# Canon vs Nikon - the definative answer!



## Overread

From the mighty people at Google we finally have an answer to this age old question - and since google never lies no one can contest these results!

Google Fight : Make this fight with googleFight Canon VS Nikon

In short --- ahem -- CANON WINS!

And in a shocking result we also have living proof that whilst digital is all the rage, film still has the edge! But for how much longer?
Google Fight : Make this fight with googleFight film photography VS digital photography


----------



## kundalini

What are the results based on?

Is it possible Canon has more Google results because their owners have more questions of why their camera won't do this or that?  Whereas Nikon cameras are more intuitive and their owners can just go out and shoot.


----------



## Dwig

kundalini said:


> What are the results based on?
> 
> Is it possible Canon has more Google results because their owners have more questions of why their camera won't do this or that?  Whereas Nikon cameras are more intuitive and their owners can just go out and shoot.



Exactly. The answer is 42.

This is the classic "Hitchhiker's Guide to the Galaxy" situation. Sure, Canon won. Thats not in question. What is in question is what contest did they win.

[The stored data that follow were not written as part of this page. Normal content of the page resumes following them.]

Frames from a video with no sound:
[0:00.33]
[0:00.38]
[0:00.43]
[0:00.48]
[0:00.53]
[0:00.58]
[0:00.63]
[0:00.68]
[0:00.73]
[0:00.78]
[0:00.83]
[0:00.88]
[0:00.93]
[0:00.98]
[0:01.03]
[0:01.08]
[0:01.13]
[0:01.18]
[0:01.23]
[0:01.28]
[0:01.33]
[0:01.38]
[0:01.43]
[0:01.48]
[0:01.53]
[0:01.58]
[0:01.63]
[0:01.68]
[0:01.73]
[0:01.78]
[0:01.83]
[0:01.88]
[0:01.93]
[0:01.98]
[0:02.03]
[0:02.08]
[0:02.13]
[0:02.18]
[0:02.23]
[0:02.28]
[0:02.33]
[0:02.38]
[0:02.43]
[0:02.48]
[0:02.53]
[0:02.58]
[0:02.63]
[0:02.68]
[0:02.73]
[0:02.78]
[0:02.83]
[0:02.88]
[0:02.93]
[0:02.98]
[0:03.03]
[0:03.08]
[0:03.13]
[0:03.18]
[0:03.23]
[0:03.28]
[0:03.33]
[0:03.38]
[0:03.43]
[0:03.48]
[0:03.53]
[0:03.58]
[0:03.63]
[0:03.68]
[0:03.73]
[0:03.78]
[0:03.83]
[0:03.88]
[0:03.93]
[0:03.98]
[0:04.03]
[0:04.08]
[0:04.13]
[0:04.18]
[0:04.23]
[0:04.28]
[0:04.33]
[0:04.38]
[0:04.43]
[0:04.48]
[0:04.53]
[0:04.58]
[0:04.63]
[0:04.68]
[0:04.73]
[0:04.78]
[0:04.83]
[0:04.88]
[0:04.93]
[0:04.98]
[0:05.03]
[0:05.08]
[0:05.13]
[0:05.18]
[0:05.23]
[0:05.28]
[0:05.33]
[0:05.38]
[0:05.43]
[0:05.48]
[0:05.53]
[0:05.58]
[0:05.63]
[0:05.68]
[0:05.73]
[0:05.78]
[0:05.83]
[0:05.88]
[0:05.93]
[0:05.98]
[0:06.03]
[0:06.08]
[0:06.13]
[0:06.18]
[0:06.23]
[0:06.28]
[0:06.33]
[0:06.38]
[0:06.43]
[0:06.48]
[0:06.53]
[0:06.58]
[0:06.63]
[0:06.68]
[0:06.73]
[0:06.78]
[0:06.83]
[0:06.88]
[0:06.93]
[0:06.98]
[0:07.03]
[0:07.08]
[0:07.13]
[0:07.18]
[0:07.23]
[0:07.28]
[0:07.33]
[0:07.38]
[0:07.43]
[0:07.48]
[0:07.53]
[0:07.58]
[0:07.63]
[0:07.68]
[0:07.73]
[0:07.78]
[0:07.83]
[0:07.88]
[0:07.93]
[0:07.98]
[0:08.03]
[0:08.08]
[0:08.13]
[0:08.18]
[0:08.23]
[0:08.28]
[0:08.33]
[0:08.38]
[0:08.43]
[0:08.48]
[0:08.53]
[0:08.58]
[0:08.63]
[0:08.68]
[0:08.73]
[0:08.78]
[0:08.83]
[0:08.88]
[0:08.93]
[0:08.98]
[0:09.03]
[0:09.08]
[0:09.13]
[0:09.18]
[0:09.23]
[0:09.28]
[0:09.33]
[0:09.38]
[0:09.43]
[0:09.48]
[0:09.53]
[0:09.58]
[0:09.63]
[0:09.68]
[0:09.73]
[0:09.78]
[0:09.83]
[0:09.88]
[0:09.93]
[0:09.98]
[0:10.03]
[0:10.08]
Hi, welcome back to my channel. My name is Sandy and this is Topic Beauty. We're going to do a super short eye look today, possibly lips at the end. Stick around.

Who has the worst interface? 

Who's ads appeal best to people with poor learning skills and need cookbook answers to every question? 

Who's cameras appeal to those that want to talk about hardware more than use it. 

Who's cameras appeal to users with low self esteem and need to brag about their choice because of their underlying need for validation. ...


----------



## willli

LOL you now of course Canon won you know how many canonians have to google it a problem with their canons I think that when the Mark III arrive in the market make overload the server because everybody was looking for an answer for the AF problem  of course canon won.


----------



## Overread

So negative (must be the Nikon lot appearing to defend themselves ) 
that is not the screams of rage - that is the shouts of joy! The endless users spilling their love for their camera and setup over the net and canon has won by a mile!


Thus its shown that canon cameras are far better and more pleasing whilst nikon --- well.........


----------



## MrRamonG

Nikonins were out shooting instead of Google fighting.


----------



## Chris of Arabia

Do you lot not read the rules? No religion or politics please!


----------



## MrRamonG

Chris of Arabia said:


> Do you lot not read the rules? No religion or politics please!



Canon lenses are the devil's terds!!


----------



## JohnMF

this doesn't take into account all the dyslexic's searching for actual cannon's...


----------



## Dominantly

I woke up suddenly drenched in sweat one night after a dream I had led me to believe my Nikon was replaced by a Canon...

Thats the last time I watch bad Sci-Fi shows and eat Chinese food right before bed.


----------



## jackieclayton

MrRamonG said:


> Nikonins were out shooting instead of Google fighting.



lol!


----------